We use the cheapest throw-away saws we can find, they are consumables like oil and gas, usually they turn out much better saws than you ever dream they will. We have had them last months, occasionally, minutes and usually not a bad saw but an operator error, run over, dropped on in the fall zone, left at the last job last Friday, every thing you can imagine and then some. You will quickly have a collection of parts and can build a saw from parts if you standardize them. I can go to the non-runner pile and get a complete running usable saw in under an hour and never buy a single part.


----------



## beastmaster (Sep 20, 2013)

we keep a cheap top handle echo by the chipper for the ground guys to use and destroy. Lately they've latched on to the new stihl 150. I prefer a bigger saw for must ground work, like a husky 272xp, great saw.

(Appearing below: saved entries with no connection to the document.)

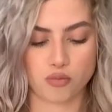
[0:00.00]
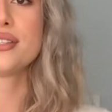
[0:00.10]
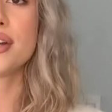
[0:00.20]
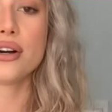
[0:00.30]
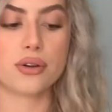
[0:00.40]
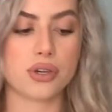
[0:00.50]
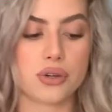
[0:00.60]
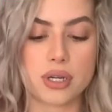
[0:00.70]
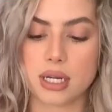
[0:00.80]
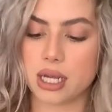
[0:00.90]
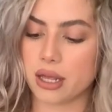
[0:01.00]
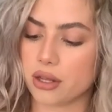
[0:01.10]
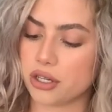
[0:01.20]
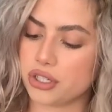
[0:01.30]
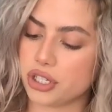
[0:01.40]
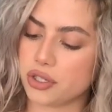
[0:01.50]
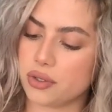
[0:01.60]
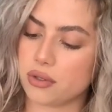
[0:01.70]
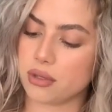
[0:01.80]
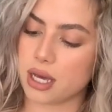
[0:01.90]
So you can either
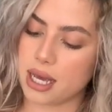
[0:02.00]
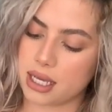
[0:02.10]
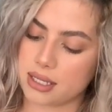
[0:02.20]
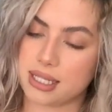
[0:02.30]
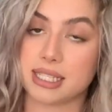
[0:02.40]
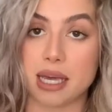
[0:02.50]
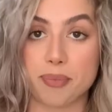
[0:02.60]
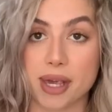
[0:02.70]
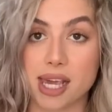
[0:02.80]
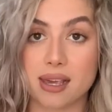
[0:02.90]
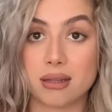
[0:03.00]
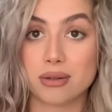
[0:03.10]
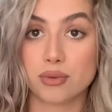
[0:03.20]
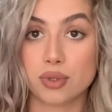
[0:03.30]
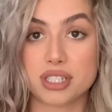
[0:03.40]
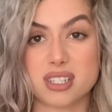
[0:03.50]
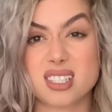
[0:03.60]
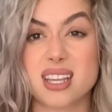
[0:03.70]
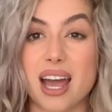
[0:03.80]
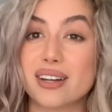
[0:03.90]
do like a Skippy, which is
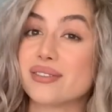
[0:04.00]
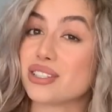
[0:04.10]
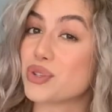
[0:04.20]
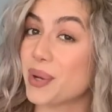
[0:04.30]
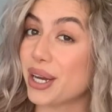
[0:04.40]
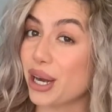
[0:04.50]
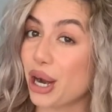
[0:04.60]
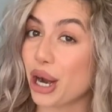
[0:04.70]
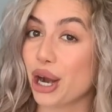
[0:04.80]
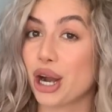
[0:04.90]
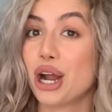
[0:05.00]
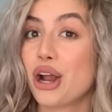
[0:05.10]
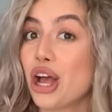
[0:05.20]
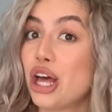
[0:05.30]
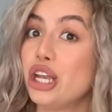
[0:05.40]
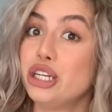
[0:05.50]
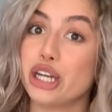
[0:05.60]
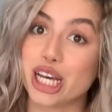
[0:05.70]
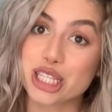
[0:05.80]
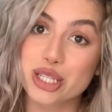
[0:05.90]
kind of a sweeter,
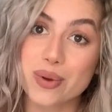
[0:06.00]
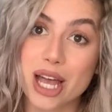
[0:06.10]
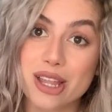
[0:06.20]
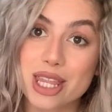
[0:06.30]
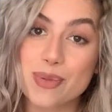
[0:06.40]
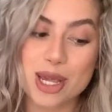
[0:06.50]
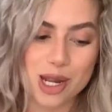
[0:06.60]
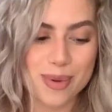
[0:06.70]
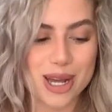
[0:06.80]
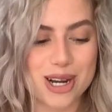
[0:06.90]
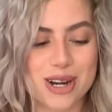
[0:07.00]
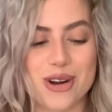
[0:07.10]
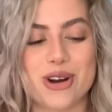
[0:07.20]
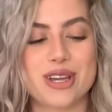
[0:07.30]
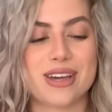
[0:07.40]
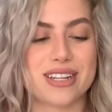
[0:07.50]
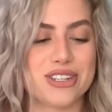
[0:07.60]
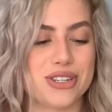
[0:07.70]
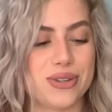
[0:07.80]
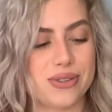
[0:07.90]
not so healthy peanut butter, or you can
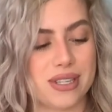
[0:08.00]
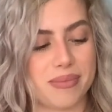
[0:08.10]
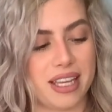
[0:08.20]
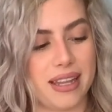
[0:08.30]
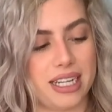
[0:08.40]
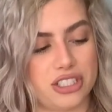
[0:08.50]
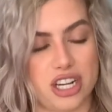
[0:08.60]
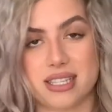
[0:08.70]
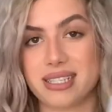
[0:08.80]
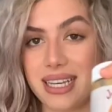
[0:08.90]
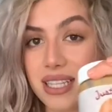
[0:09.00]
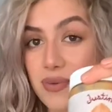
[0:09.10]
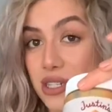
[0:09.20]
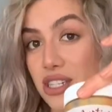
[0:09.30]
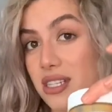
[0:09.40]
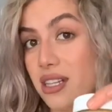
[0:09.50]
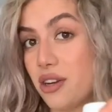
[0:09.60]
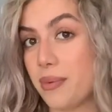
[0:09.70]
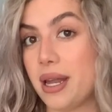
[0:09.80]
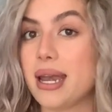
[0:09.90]
do something like Justin's, which is a little bit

I use my old stihls 028 and 038 mag. a lot too, but their heavy compared to the husky


----------



## HuskStihl (Sep 21, 2013)

MS 290/1. Husky 455. Pro saws will last better in pros hands, but they are not more resistant to being lost, crushed, or straight gassed


----------



## miko0618 (Sep 21, 2013)

groundie gets used saws. they do NOT run my saws.


----------



## Zale (Sep 21, 2013)

362, 440, 460


----------



## sgreanbeans (Sep 21, 2013)

I like to have my 019 at the chipper. My boys can run all saws and know to care for them like a baby, so I have no issues with them running any of my saws. Just not up in the tree. That little Echo Cs 400 is a good saw for brush and small wood.


----------



## 2treeornot2tree (Sep 21, 2013)

A 192t and on occasion a 310. If I am cutting from the bucket, a lot of times I cut the piece so the will go right in the chipper. It only takes a few more seconds.


----------



## imagineero (Sep 21, 2013)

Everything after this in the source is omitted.